Çok rahat yaşamadık belki ama boynumuzda hiç bükülmedi…
Elhamdülillâh, babamız bizlere hiç harâm yedirmedi…
Borcu ve yalanı hiç sevmez…
Abartmıyorum, hiç yalan söylediğini görmedim…
Sözü senet olan insanlardan, kendisine verilen bir çekin ödenmemesi neticesinde ödeme yapamayınca ticareti terk edecek kadar “ar” sâhibi…
İstanbul’a ilk gittiğinde Sultanahmet’te açtığı bakkâl dükkanını bir kadının kendisine askıntı olması neticesinde kapatıp terk edecek kadar izzet-nâmus sâhibidir…
Bu yönleriyle ticâret erbâbı ve arkadaşları arasında çok sevilirdi…
Allah’ın izniyle bilerek kimsenin hakkını çiğnememiştir.
Hak bahis mevzu olduğunda çok gözü kara, çok cesur, gerçekten çok kuvvetli, her haliyle delikandır…
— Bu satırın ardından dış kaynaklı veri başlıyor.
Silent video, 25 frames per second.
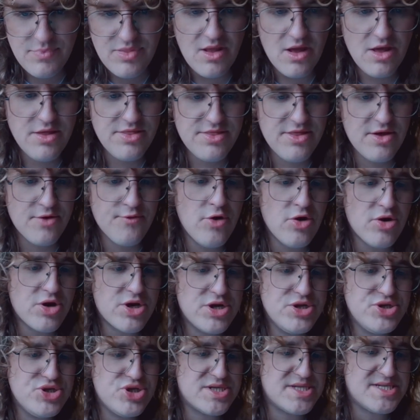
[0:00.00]
the rook
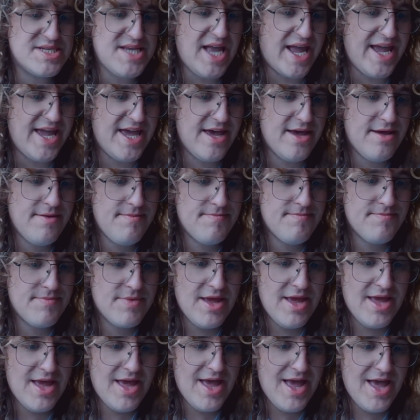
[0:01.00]
can just stay here,
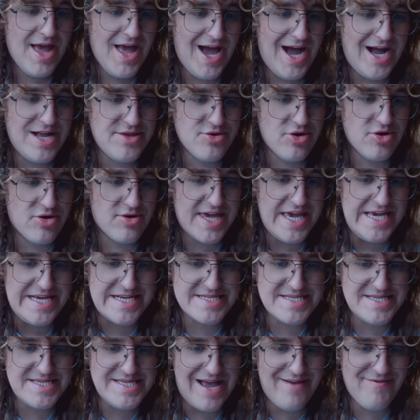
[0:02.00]
and your
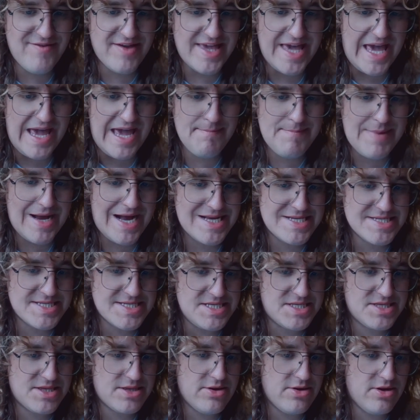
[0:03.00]
king's never getting past
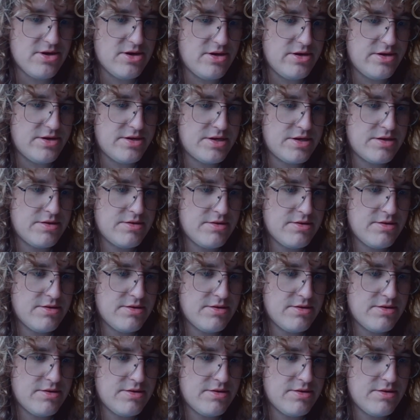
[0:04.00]
this third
Hakkını çiğnemeye kalkan insanlarla, olayı güzelce çözemez ve fiili müdâhaleye mâruz kalırsa onlarcasının arasına hiç çekinmeden girebilir…
Yetmiş yaşının üzerindeyken gece eve giren bir hırsızı fark edip bir kaç kilometre kovaladığını ve bunu yapmak için pencereden üç dört metre aşağıya atladığını bilirim…
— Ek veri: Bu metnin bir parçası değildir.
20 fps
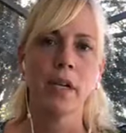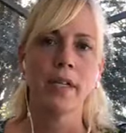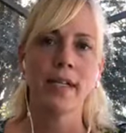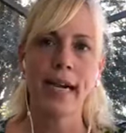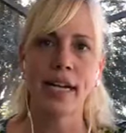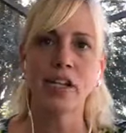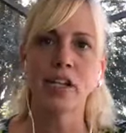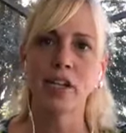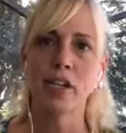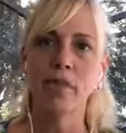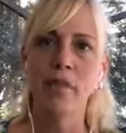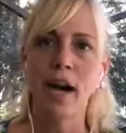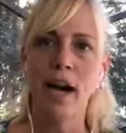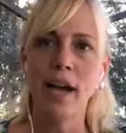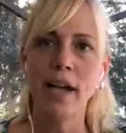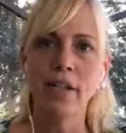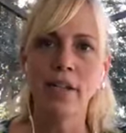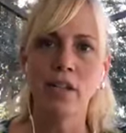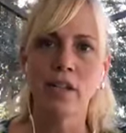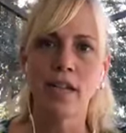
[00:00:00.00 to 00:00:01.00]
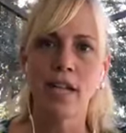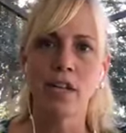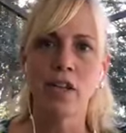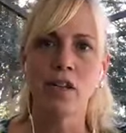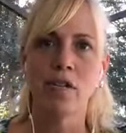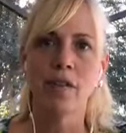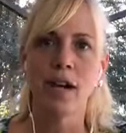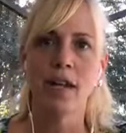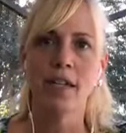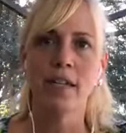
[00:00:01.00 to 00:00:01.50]
tension rods. So
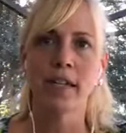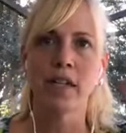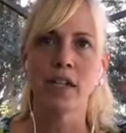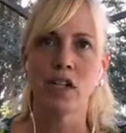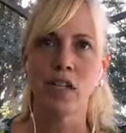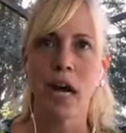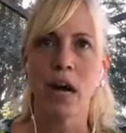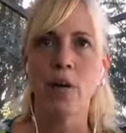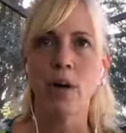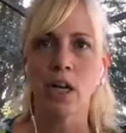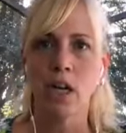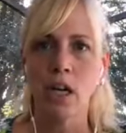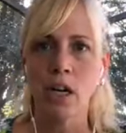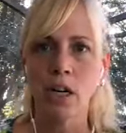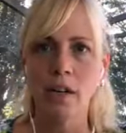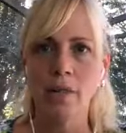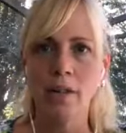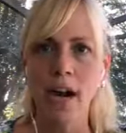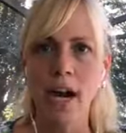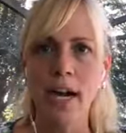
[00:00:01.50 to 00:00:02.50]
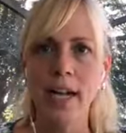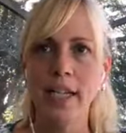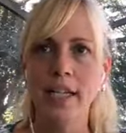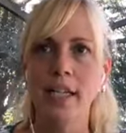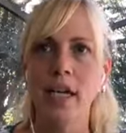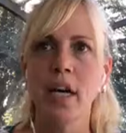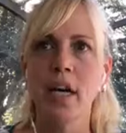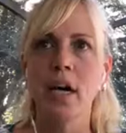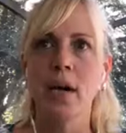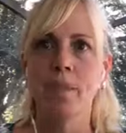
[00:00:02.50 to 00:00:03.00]
tension rods like shower curtain rods,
Bizlere de hakkımızı asla çiğnetmemeyi, lisan-ı münâsip ile hakkımızı dâima savunmayı her zaman salıkverdi.
Hasılı göz dolduran bir yiğittir…
Bizlere çok düşkündür…
Hafta içi dükkânda akşama kadar gayret eder, hafta sonu eve girer ve devamlı çoluk çocuğu ile meşgul olur dışarıya dahi çıkmazdı…
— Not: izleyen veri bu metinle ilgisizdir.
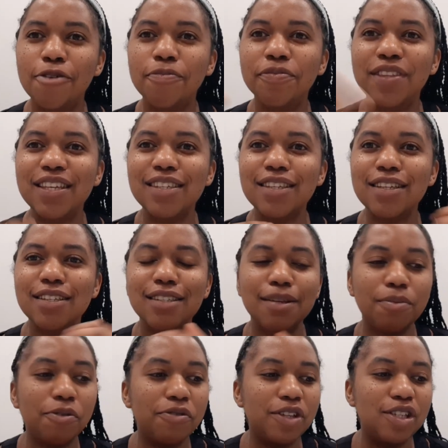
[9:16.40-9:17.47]
These are some
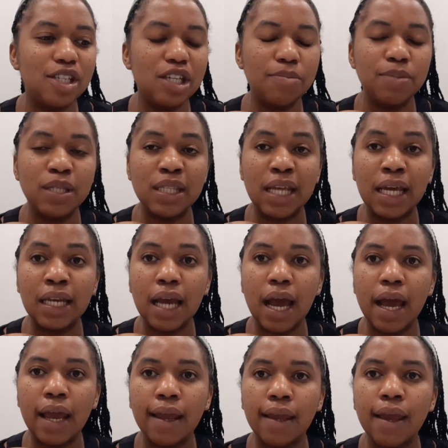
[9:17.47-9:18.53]
of the tips that
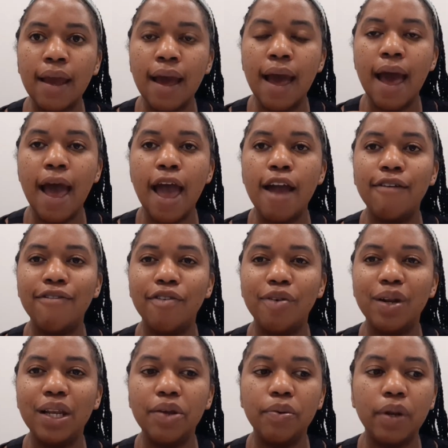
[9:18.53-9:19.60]
I have
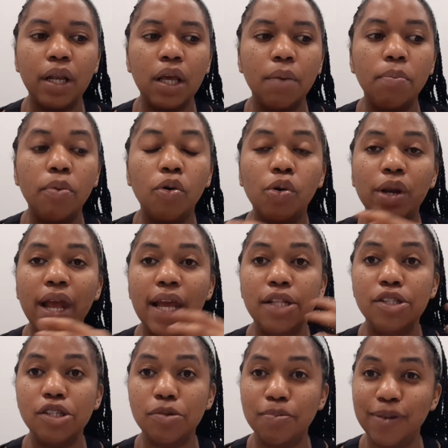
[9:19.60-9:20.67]
really, really put
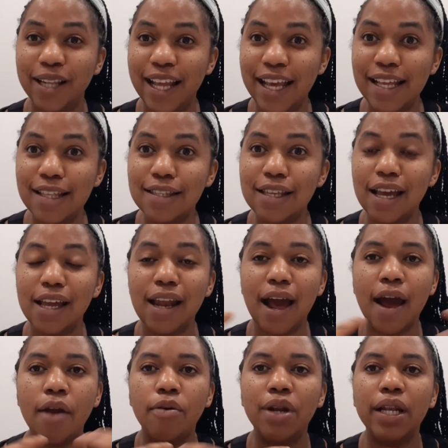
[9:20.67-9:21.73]
into place, and
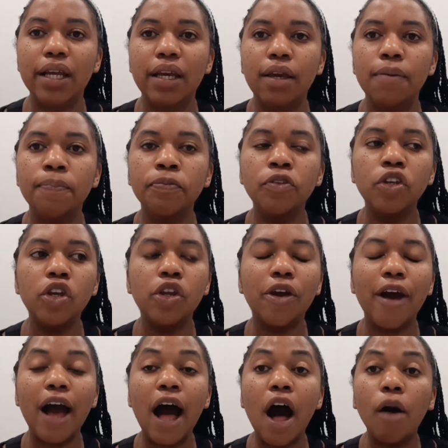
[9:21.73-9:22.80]
are really,
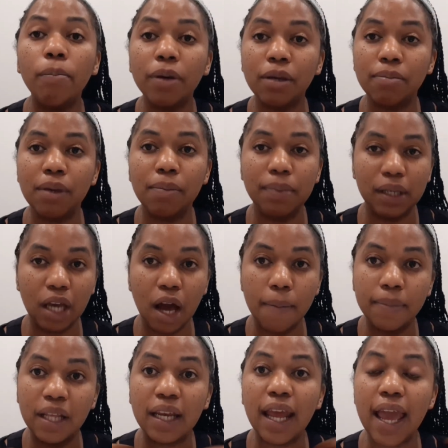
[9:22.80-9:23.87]
helping me become
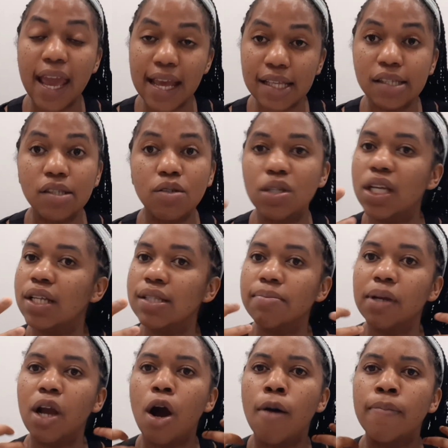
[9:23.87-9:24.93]
that A student,
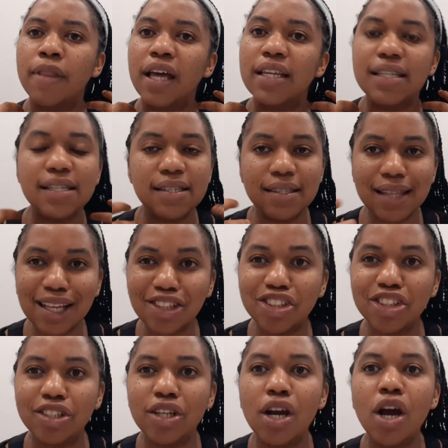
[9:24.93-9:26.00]
become that
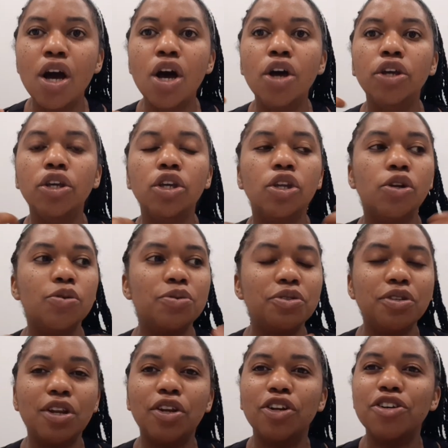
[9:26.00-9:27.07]
distinction,
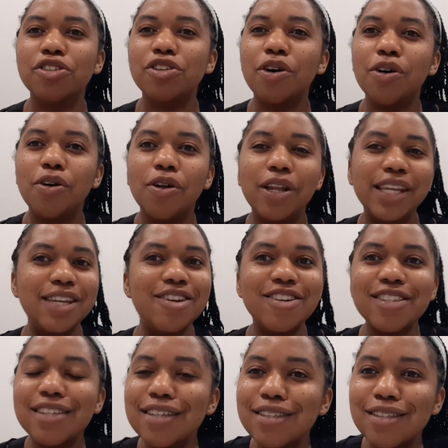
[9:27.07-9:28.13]
student, because
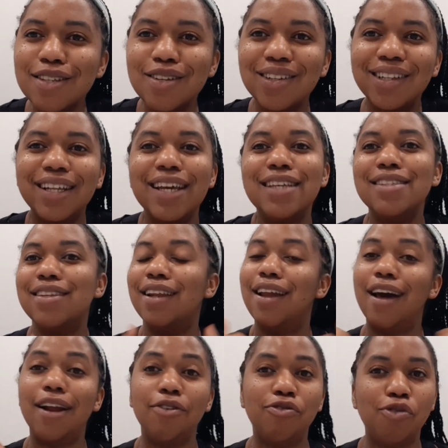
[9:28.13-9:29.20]
nursing school is a
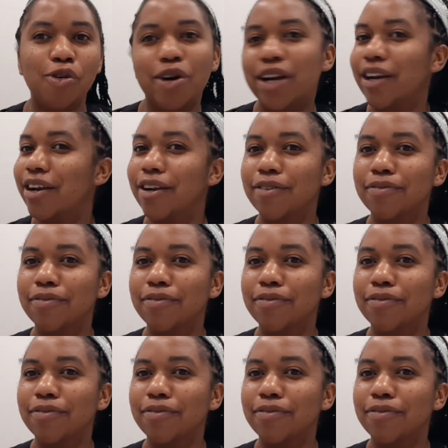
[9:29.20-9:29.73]
lot of work.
Hiç kahvehâne hayatı olmadı…
Ablam Samsun’da vazife yaptığı yıllarda, ben de İzmir’de okurken hiç haber vermeden sessizce gelir-gider, uslübunca hasretini giderir, kendince kontrollerini yapar, ziyâret eder ve yine sesizce İstanbul’a dönerdi…
Yine bir keresinde İzmir’e gelmiş, biz öğrenci arkadaşlarımla şehir dışında olduğumuz için beni bulamamış ve akşama kadar İzmir’de dolaşmıştı, kendisini ararken akşam namazı evvelinde Basmahâne Camii’de abdest alırken yakalamak nasip olmuştu…
Sadece “maşallah ziyârete geliyoruz onda da seni bulamıyoruz” demişti…
Çok sabırlıdır…
Gıybeti, dedikoduyu aslâ sevmez, kimse hakkında konuşmaz, konuşturmazdı..
Namazına çok hassas ve asla terketmez, tek parti döneminin çocuğu olduğu için imamların arkasında dinleye dinleye ezberlediği sûrelerle namaz kılar…
Her doğulu gibi sevgisini açıktan göstermez içten-içe yanardı, gerçi son yıllarda torunlar vesîlesiyle hayli değişti.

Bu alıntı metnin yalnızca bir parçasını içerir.